Journal of Accounting and Management Information Systems (JAMIS)


Management accounting betwen recognition and disappointment

13-14/2005 ,   p116..121

Author(s):  
Corina Grosu
Alina Almasan
Laurentiu Mariut


Keywords:   management accounting intruments, cycle of products, inventories

Abstract:  
The current challenges that the managers have to face put an increasing pressure on the needs for new management accounting instruments. These have to fulfill two main objectives: to offer a better understanding of the costs and to enhance the decisional process. That’s why management accounting is considered to be the a “construction” based on two pillars: structure and strategy.
The last two decades have brought more evidence that costs are used mainly for two reasons: evaluation of inventories and support for the calculation of short term financial indicators.
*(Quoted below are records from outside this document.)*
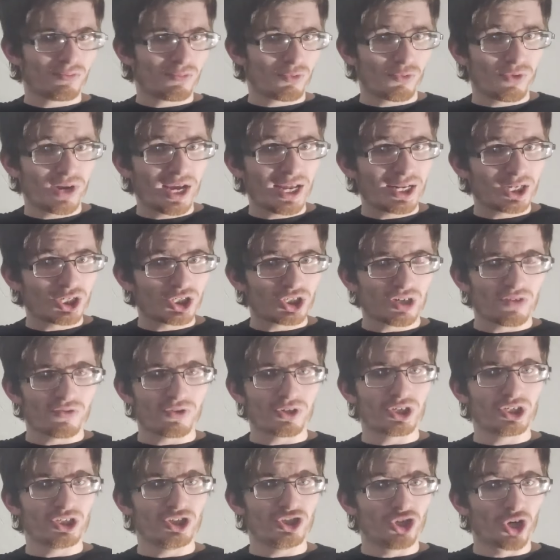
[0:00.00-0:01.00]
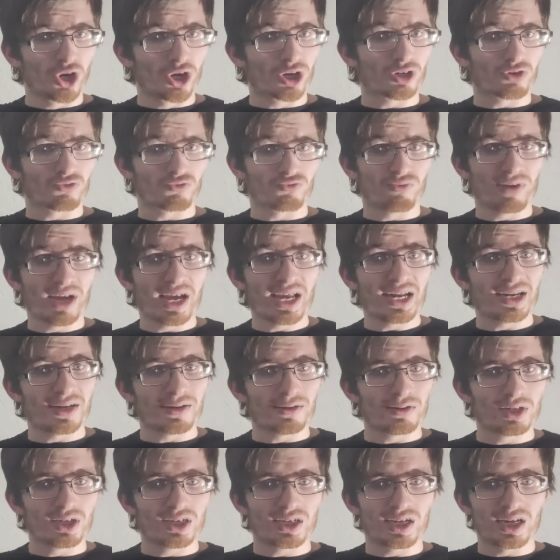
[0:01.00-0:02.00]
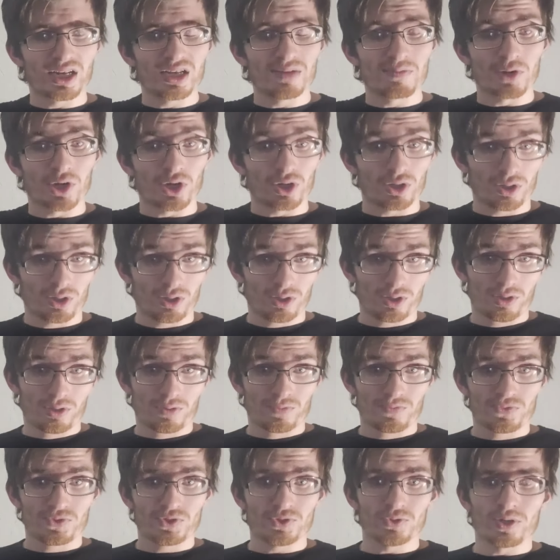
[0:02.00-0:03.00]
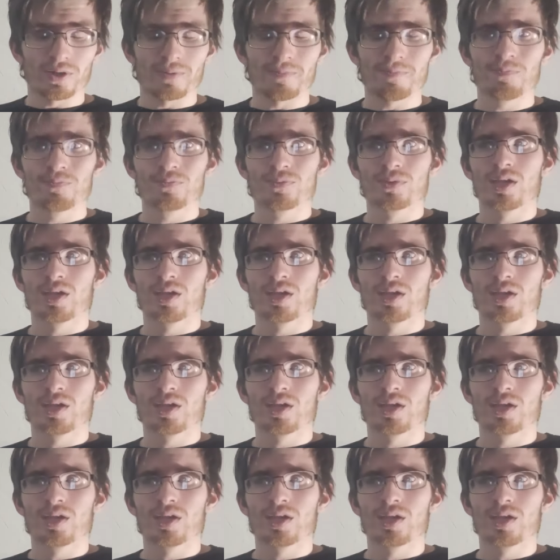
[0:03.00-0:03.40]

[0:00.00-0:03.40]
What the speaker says: reddish, a very dark red glimmer to it.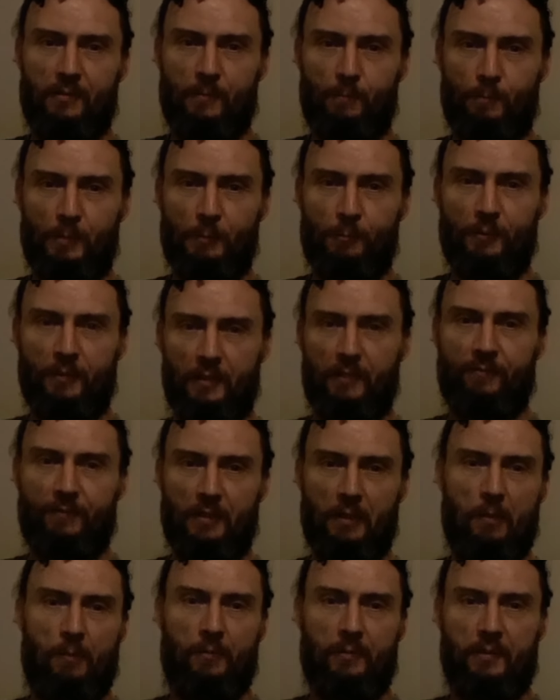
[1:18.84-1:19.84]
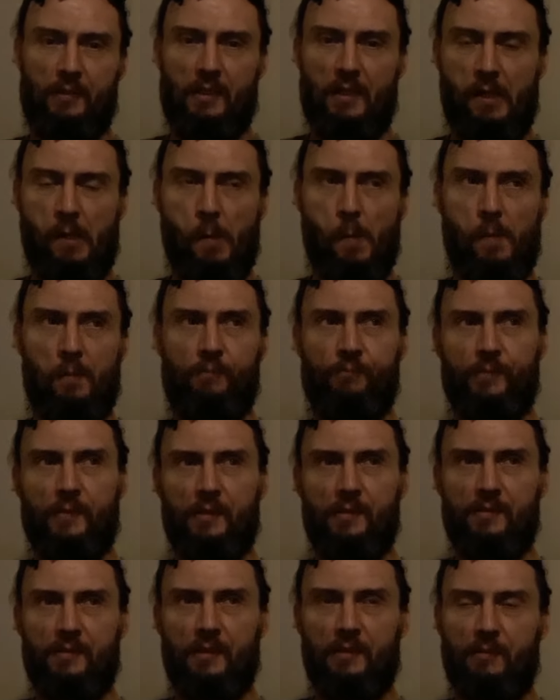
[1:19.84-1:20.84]
people that have dealt with that
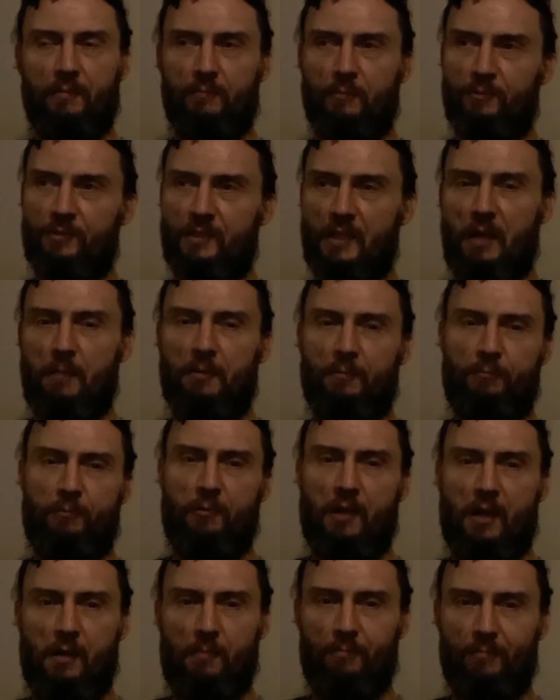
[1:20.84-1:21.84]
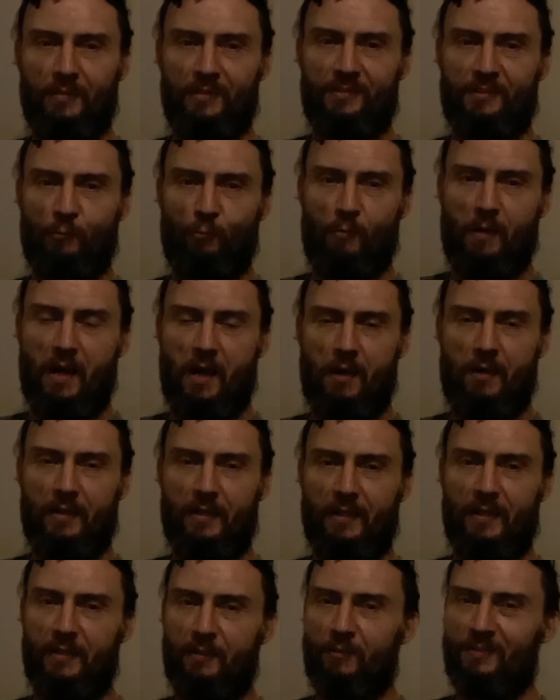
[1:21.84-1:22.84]
said the most common problem is the wiring.
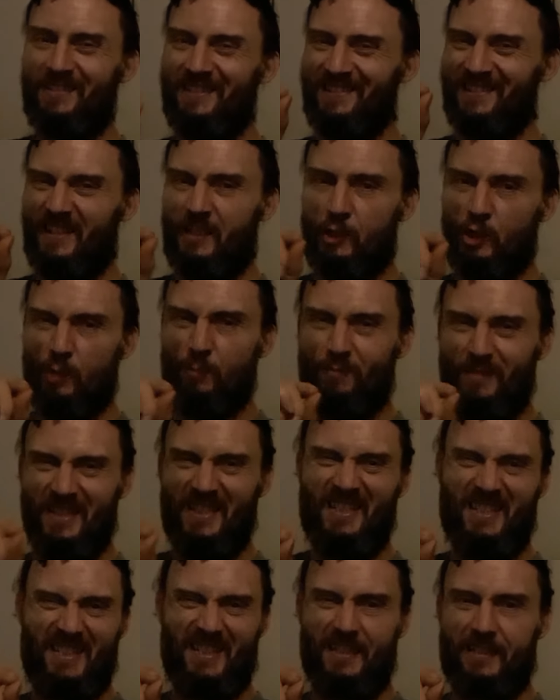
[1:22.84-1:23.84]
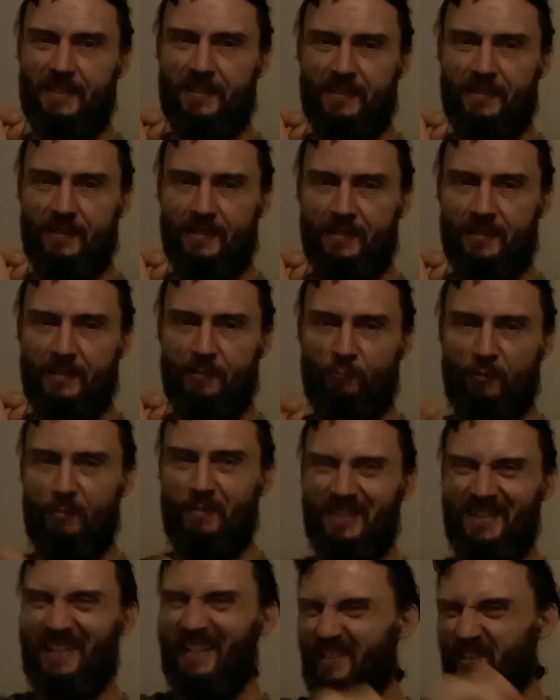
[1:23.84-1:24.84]
I notice it's intermittent. 1
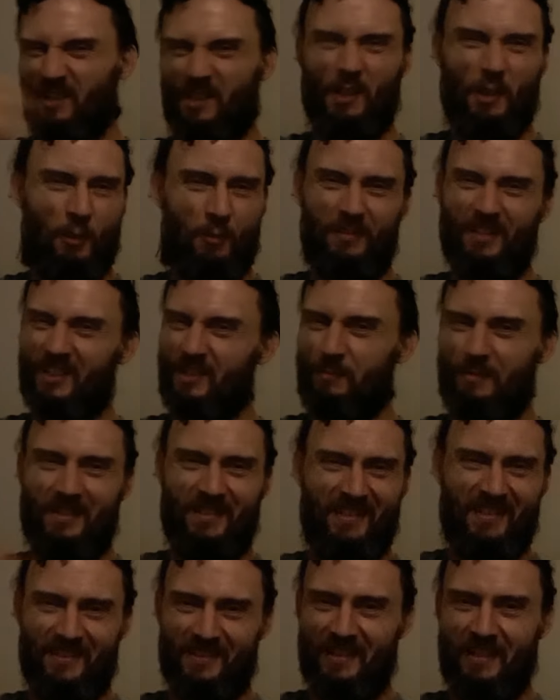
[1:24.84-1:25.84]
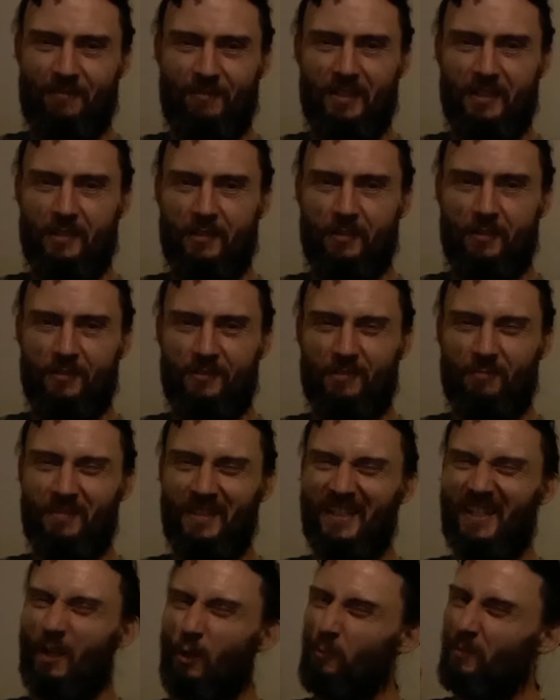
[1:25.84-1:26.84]
minute it has a code, next minute it doesn't have any codes. I
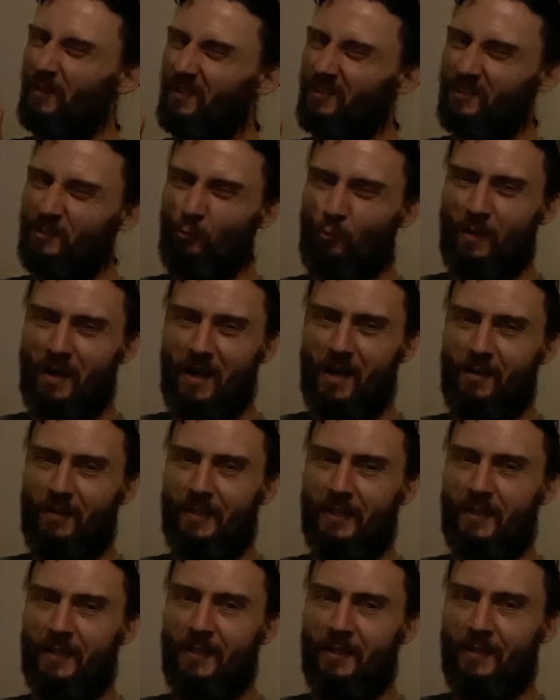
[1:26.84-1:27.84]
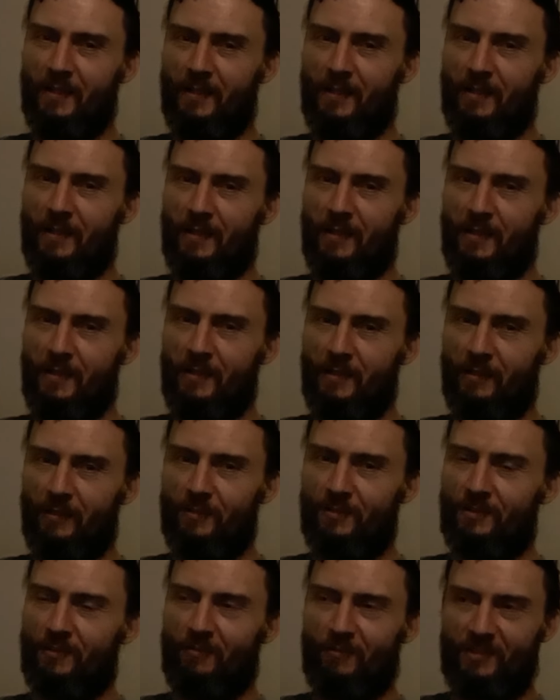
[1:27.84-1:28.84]
think it's the wiring,
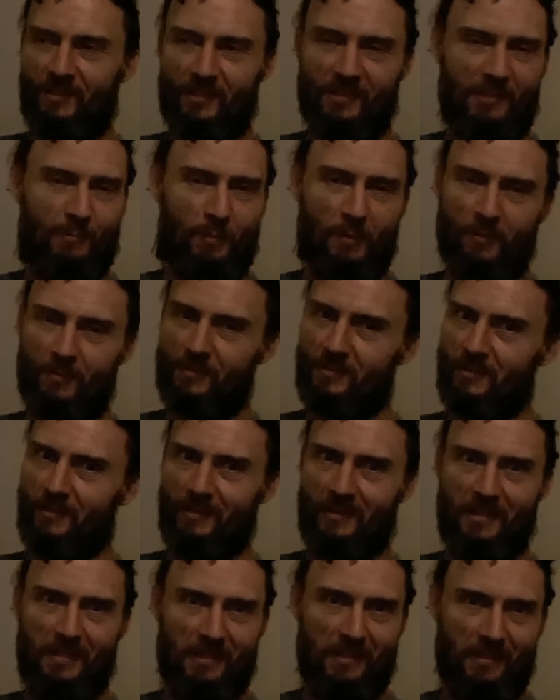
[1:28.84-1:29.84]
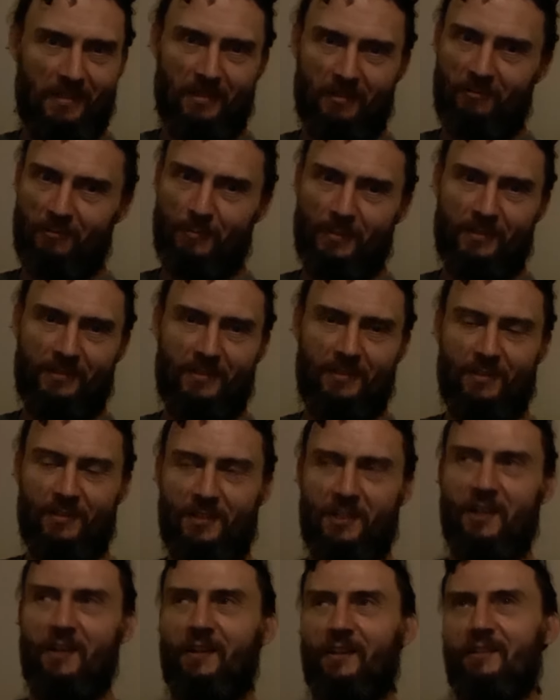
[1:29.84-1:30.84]
because it's exposed to the heat and elements and
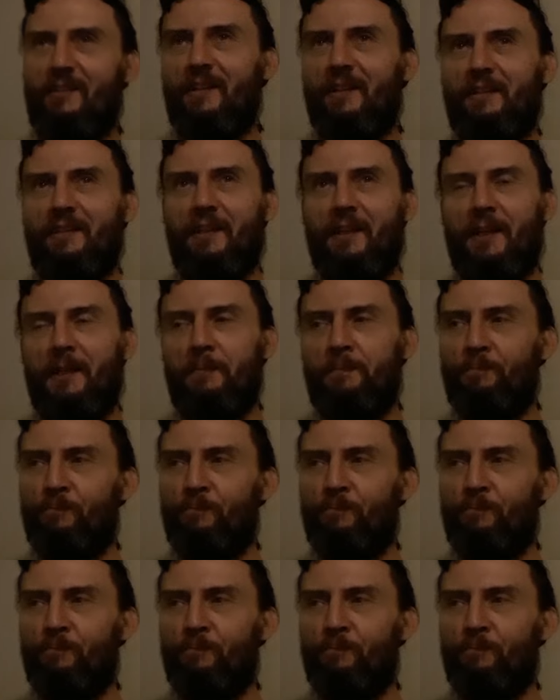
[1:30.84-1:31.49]
junk like that.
The new purpose should be to calculate the costs in a way that emphasizes the strategy. The point is to find a way to bring the creation of value as the core of the new management accounting system, in which the relation between the activities gives the way to trace the costs. Taking into consideration the Porters’ value chain is different than considering the idea of added value. We cannot talk about calculating costs without thinking about cost for the entire life cycle of products, about the importance of the intangible investments (which very often are considered period costs) and without considering the “strategic segments”, which can be the new cost objectives for management accounting.
The new model of management accounting in the Romanian practice should consider the enterprise an a whole, complex and strategic oriented network of competences, with horizontal correlation between activities, very different that the Taylor’s model of the enterprise.